Organspende-Skandal:Münchner Klinik unter Manipulations-Verdacht

Im Organspende-Skandal richtet sich nun auch ein Verdacht gegen ein Münchner Krankenhaus. Bei neun Leber-Transplantationen sollen im Klinikum rechts der Isar falsche Patientendaten angegeben worden sein.

Christina Berndt

Auch am Münchner Klinikum rechts der Isar hat es Unregelmäßigkeiten bei Organtransplantationen gegeben. Diese seien bei Routinekontrollen aufgefallen, teilten die Prüfungs- und Überwachungskommissionen der Bundesärztekammer (BÄK) am Mittwochabend mit. Nun solle eine "Sonderprüfung" klären, ob an dem Universitätsklinikum nur Fehler gemacht oder aktiv Daten manipuliert wurden.
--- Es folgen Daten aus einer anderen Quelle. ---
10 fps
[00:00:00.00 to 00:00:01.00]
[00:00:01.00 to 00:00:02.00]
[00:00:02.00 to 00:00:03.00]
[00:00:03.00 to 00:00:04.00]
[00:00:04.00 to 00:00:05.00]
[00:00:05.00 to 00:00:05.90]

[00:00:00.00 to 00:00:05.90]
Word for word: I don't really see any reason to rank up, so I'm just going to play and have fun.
Insgesamt geht es um neun Transplantationen aus den Jahren 2010 und 2011. Wie die Süddeutsche Zeitung aus informierten Kreisen erfuhr, wurde in mindestens zwei Fällen fälschlicherweise angegeben, die Patienten seien dialysepflichtig. Lebern werden nach Erfolgsaussicht und Dringlichkeit vergeben. Wenn bei einem Leberpatienten die Nieren versagen und Dialysen nötig machen, steigen seine Chancen auf ein Organ. In mindestens zwei weiteren Fällen gibt es Auffälligkeiten bei den Gerinnungswerten, die auch die Dringlichkeit ausdrücken. Die protokollierten Werte seien "extrem erklärungsbedürftig", sagte ein Insider der SZ. Und bei zwei Krebspatienten ist fraglich, ob sie überhaupt eine Leber hätten bekommen dürfen: Bei zu weit fortgeschrittener Erkrankung erhalten Kranke wegen schlechter Erfolgsaussicht kein Organ mehr.
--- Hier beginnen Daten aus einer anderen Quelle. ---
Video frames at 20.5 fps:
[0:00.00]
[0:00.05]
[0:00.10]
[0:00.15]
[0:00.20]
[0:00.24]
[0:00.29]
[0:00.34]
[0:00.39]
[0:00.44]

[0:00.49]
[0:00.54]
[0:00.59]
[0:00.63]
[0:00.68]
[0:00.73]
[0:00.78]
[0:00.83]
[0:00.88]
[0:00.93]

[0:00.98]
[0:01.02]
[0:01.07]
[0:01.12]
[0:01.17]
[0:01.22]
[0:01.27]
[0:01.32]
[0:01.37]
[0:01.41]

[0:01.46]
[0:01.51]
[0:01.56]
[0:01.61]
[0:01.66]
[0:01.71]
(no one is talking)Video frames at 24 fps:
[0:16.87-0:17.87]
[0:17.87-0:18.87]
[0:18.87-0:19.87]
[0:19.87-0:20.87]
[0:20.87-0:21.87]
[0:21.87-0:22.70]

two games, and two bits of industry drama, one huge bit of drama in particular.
Die Unregelmäßigkeiten erinnern an den Organskandal von Göttingen und Regensburg. Dort ermittelt die Staatsanwaltschaft gegen zwei Ärzte, die in mehr als 40 Fällen Akten von Patienten manipuliert haben sollen, um Organe für sie zu erhalten.

Am Klinikum rechts der Isar geht man nicht von vorsätzlicher Fälschung aus. Die Unregelmäßigkeiten seien bereits im August bei einer internen Überprüfung aufgefallen, sagte Direktor Reiner Gradinger. Das Klinikum habe daraufhin von sich aus BÄK und Staatsanwaltschaft informiert.
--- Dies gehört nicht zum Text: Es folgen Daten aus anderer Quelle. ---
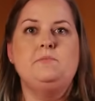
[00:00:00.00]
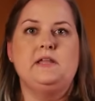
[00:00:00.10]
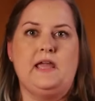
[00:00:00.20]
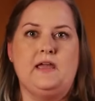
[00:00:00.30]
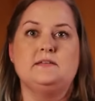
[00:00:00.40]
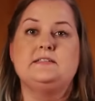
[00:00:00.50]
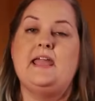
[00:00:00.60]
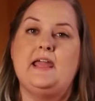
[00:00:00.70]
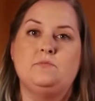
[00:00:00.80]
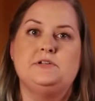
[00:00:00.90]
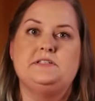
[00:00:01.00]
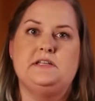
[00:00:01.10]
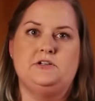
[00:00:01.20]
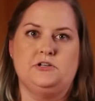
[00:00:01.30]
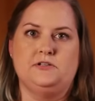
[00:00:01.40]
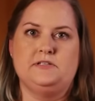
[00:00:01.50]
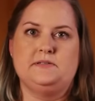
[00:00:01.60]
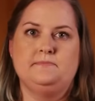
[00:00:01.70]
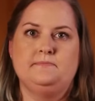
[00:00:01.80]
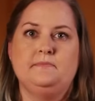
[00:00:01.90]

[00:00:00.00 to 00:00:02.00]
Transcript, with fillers: plans and proceduresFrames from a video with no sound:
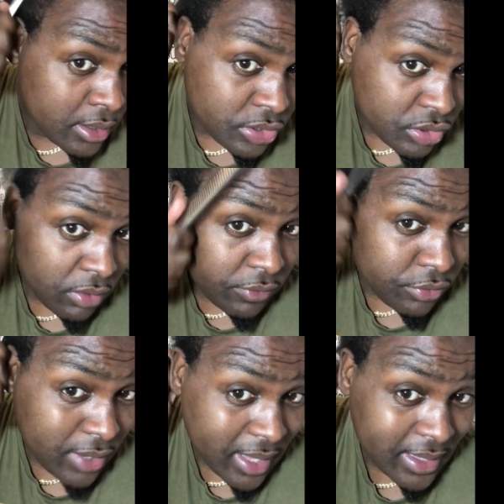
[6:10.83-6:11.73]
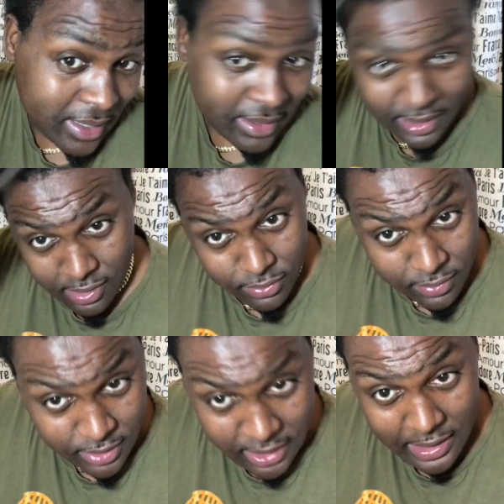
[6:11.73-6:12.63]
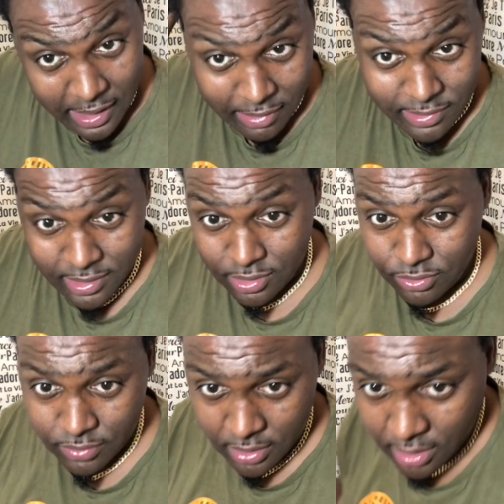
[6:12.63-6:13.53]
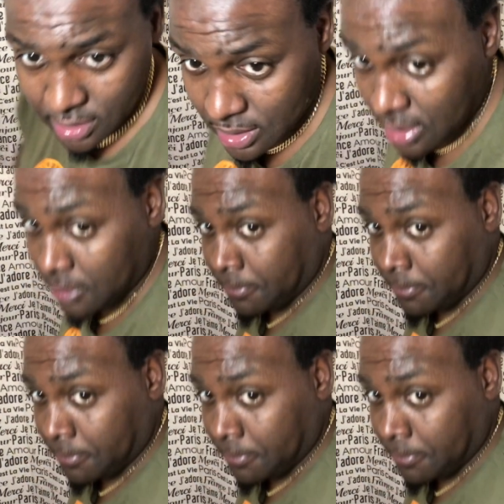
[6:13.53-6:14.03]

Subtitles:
So if you got that down, shout out to you. Another thing,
BÄK-Präsident Frank-Ulrich Montgomery verwies dagegen auf die Schlagkraft der BÄK-Kommissionen, die die Unregelmäßigkeiten entdeckt hätten, während die bayerische Staatsregierung vor kurzem noch die bayrischen Programme als sauber vermeldet habe. Im Bayrischen Rundfunk verglich Montgomery die Münchner Situation mit Göttingen und Regensburg. Die Münchner Staatsanwaltschaft erklärte, sie könne derzeit "nicht bestätigen", dass diese vergleichbar seien.

Die fraglichen Transplantationen fallen in die Zeit, in der der Chirurg Peter B. das Leberprogramm am Klinikum rechts der Isar leitete. Die Abteilung stand unter Druck, weil die erforderliche Mindestmenge von 20 verpflanzten Lebern nicht erfüllt wurde. B. gelang es, die Zahl der Transplantationen auf etwa 40 pro Jahr zu steigern. Der Chirurg, der inzwischen Chefarzt an einem kleineren Haus in Süddeutschland ist, war für eine Stellungnahme nicht zu erreichen.

Der Klinikleitung rechts der Isar sind die Vorwürfe seit längerem bekannt. Es hatte anonyme Briefe gegeben, auch äußerten Mitarbeiter Kritik. Direktor Gradinger hält diese jedoch für haltlos. Er erstattete im August Anzeige gegen den unbekannten Briefeschreiber wegen übler Nachrede.